Two years later, at that same Lit’l Champ store, I pulled in next to a white pickup truck.  I was driving my girlfriend, Tracey’s black 1988 RS Camaro.  As Tracey and I walked into the store, I looked over at the driver of the truck, and recognized Lee.  That flash of rage immediately returned and I started walking towards his truck.  I was mad and he could see it and he threw his truck in reverse and backed out.  I knew I couldn’t catch him on foot so I turned to go back to the store.  Lee pulled back in, toying with me, so I turned back towards him and again, he pulled out.  I walked back to the store and I was cussing.   Tracey said, “Alright, Badass, that’s enough.”  I yelled at her to get in the car, and I jumped in and started the car.  Lee took off and I could see where he was headed.  We were staying at my dad’s house at 716 Trinity Circle, just a block away from the store.  I pulled into the driveway and threw the car into park.  I ran into the front room of the trailer, grabbed my gun from the bedroom and ran out the back door, jumping into my 1982 Z28.  I sped out to chase Lee down.  I caught up with him.  We were on a dirt road when I lost control of my car and put it in a ditch.  I was mad as hell.  He was playing with fire and didn’t know it. 

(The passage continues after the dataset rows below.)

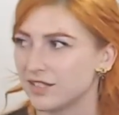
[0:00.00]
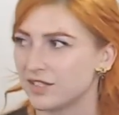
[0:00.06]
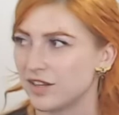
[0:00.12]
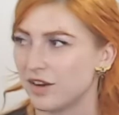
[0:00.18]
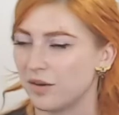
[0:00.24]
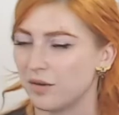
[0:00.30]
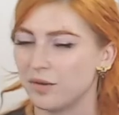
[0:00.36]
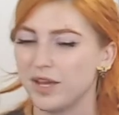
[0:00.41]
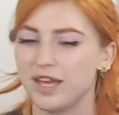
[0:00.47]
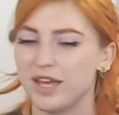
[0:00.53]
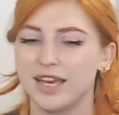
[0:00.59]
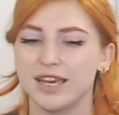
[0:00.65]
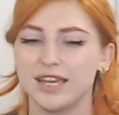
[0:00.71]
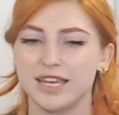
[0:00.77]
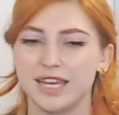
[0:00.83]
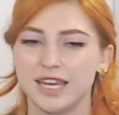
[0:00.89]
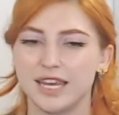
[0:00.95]
So
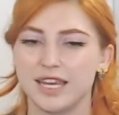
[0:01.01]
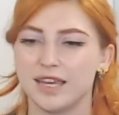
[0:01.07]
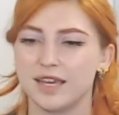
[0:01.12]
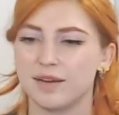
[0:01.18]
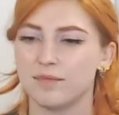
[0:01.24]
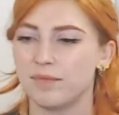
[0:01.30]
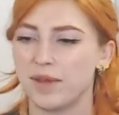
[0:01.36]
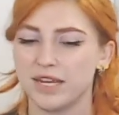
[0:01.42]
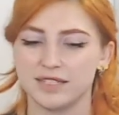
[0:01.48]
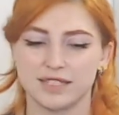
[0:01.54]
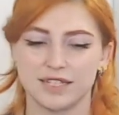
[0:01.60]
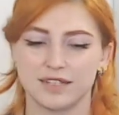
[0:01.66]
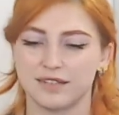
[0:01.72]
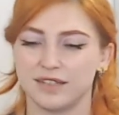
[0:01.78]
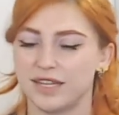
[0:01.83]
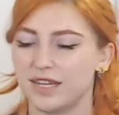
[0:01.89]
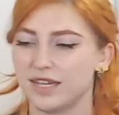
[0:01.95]
he
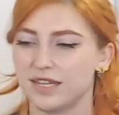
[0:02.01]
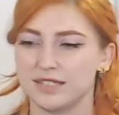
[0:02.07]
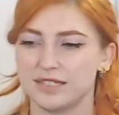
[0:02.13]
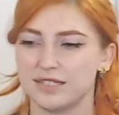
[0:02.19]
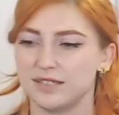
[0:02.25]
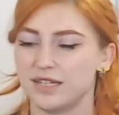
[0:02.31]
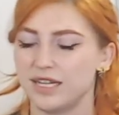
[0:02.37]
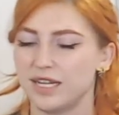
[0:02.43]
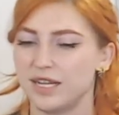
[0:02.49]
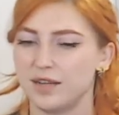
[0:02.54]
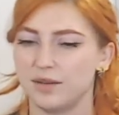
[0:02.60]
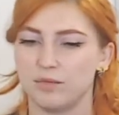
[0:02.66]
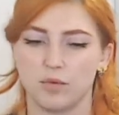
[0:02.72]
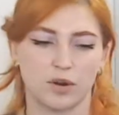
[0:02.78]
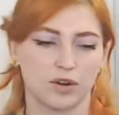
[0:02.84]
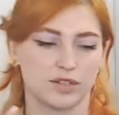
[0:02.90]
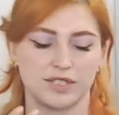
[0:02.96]
basically he
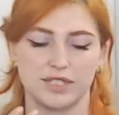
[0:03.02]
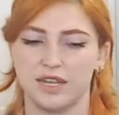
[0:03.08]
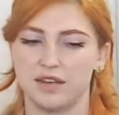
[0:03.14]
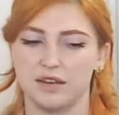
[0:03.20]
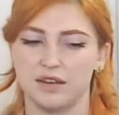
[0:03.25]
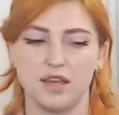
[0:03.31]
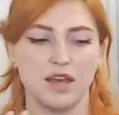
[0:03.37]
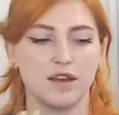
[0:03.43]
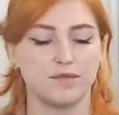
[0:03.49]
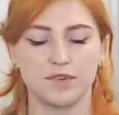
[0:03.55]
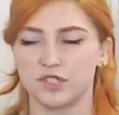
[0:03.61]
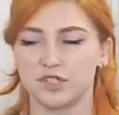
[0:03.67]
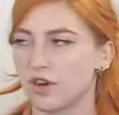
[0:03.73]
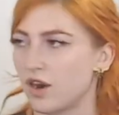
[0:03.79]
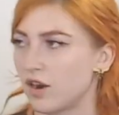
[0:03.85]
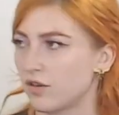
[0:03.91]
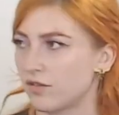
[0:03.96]
works in
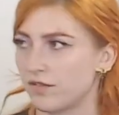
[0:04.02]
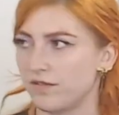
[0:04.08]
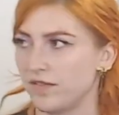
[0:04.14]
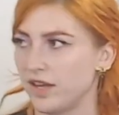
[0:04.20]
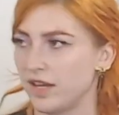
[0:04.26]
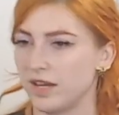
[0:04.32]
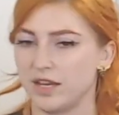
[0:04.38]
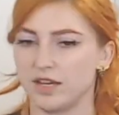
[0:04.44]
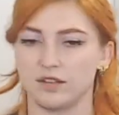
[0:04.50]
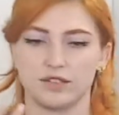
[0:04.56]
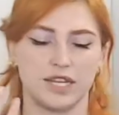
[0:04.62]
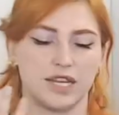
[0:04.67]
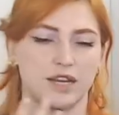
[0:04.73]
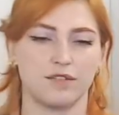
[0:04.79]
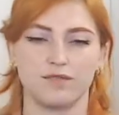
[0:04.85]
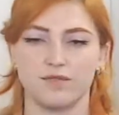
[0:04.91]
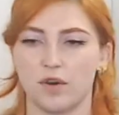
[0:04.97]
photography. He'll
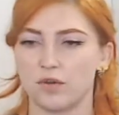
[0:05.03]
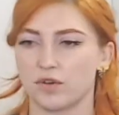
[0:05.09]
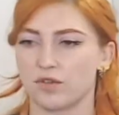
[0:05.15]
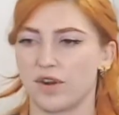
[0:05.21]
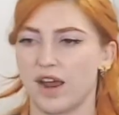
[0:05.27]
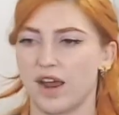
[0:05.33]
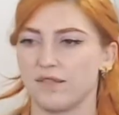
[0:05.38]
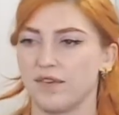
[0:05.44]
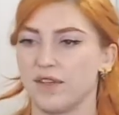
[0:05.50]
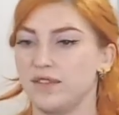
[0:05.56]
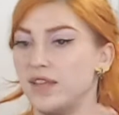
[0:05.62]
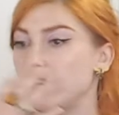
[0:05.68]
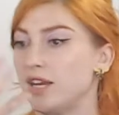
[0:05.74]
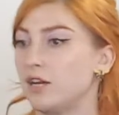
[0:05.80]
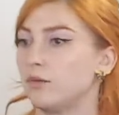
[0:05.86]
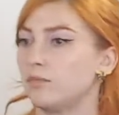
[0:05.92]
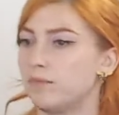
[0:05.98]
take a photograph and
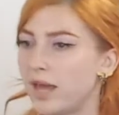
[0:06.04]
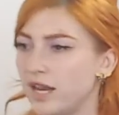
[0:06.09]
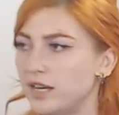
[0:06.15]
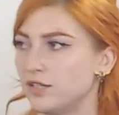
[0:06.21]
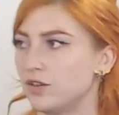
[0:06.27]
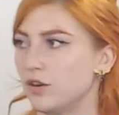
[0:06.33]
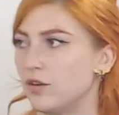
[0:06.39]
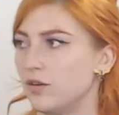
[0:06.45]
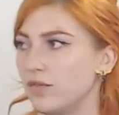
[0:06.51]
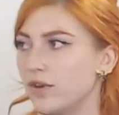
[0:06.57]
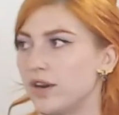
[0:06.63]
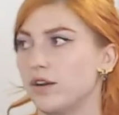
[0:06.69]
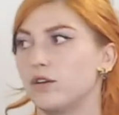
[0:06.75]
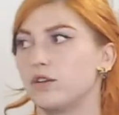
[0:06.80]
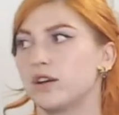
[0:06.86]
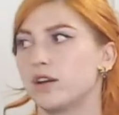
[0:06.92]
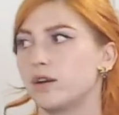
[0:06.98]
then he'll paint over
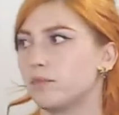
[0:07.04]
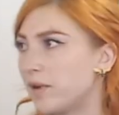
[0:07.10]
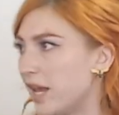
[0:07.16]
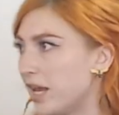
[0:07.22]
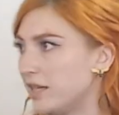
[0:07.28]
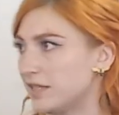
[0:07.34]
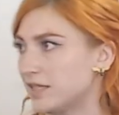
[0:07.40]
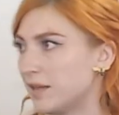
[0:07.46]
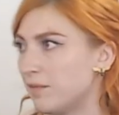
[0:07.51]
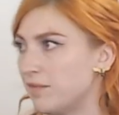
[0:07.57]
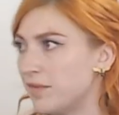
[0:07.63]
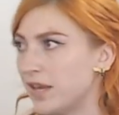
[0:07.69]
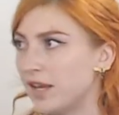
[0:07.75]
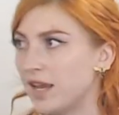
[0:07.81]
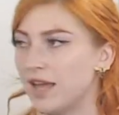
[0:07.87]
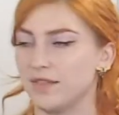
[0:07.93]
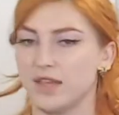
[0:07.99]
it. Or he'll paint
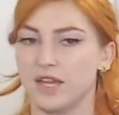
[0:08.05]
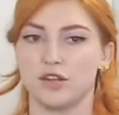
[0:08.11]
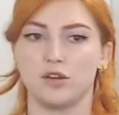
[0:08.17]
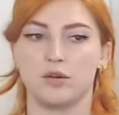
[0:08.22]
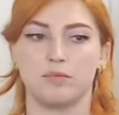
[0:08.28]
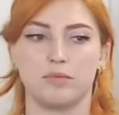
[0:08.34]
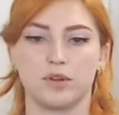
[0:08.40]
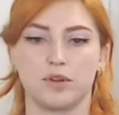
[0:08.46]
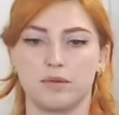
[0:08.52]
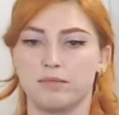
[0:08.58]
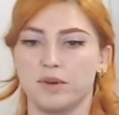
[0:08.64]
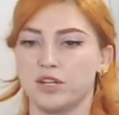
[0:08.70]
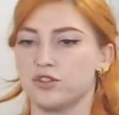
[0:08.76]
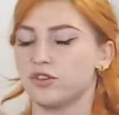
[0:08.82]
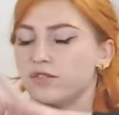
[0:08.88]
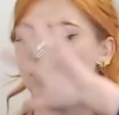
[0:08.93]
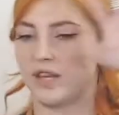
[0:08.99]
something and then he'll put a
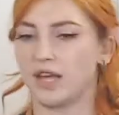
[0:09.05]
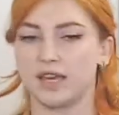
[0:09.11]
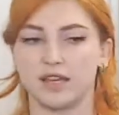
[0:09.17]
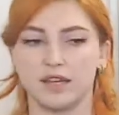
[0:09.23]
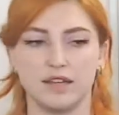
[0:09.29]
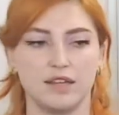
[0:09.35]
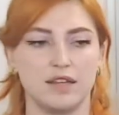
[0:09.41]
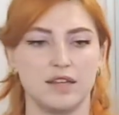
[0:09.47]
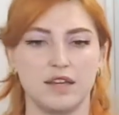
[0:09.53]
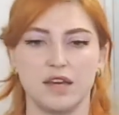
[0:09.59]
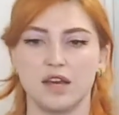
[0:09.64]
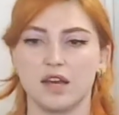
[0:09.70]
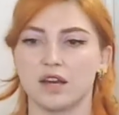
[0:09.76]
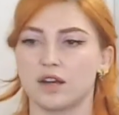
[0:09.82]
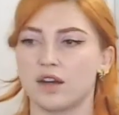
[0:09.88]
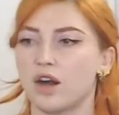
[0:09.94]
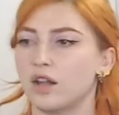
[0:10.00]
bunch of like
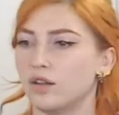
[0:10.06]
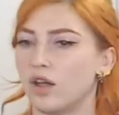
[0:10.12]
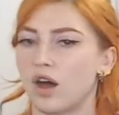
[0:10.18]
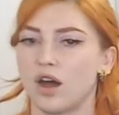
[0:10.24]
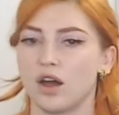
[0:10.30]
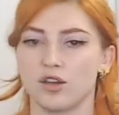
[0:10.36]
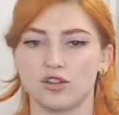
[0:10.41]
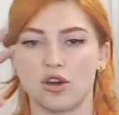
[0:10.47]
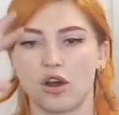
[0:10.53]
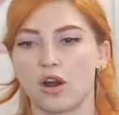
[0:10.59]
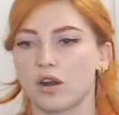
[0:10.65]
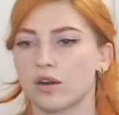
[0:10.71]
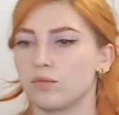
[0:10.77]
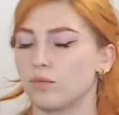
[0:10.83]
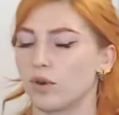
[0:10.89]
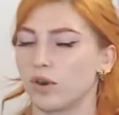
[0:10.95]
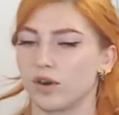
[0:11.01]
collage
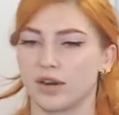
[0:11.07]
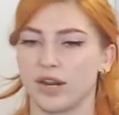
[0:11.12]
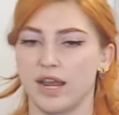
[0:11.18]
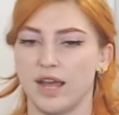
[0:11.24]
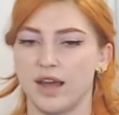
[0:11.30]
artwork.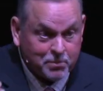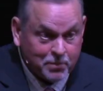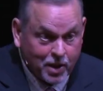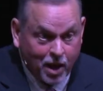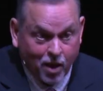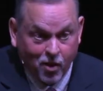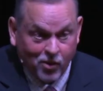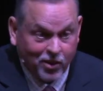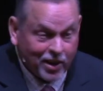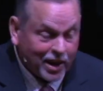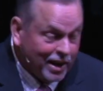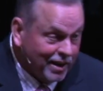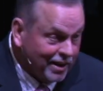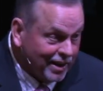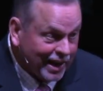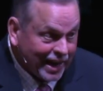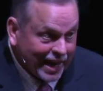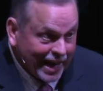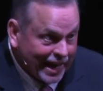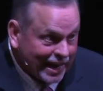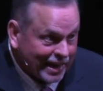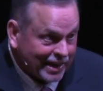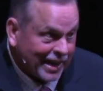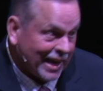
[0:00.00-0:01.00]
long haired
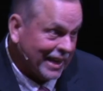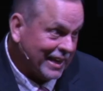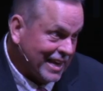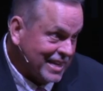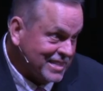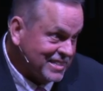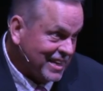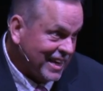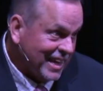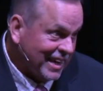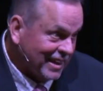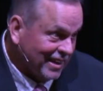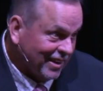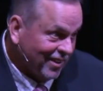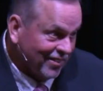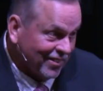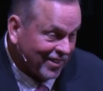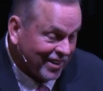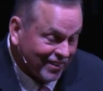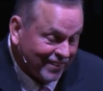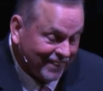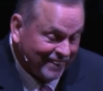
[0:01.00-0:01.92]
guy, I guess he had long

The day of the accident, Friday, August 27, 1987, still haunts me to this very day.  I have lived and relived that moment for 23 years.  Should have….  Would have….  Could have…. I should have put that car in a ditch or hit the semi.  What if I had stayed and gotten high and had a beer with the guys?  If only I could do it over again. But, instead I’m haunted by my past.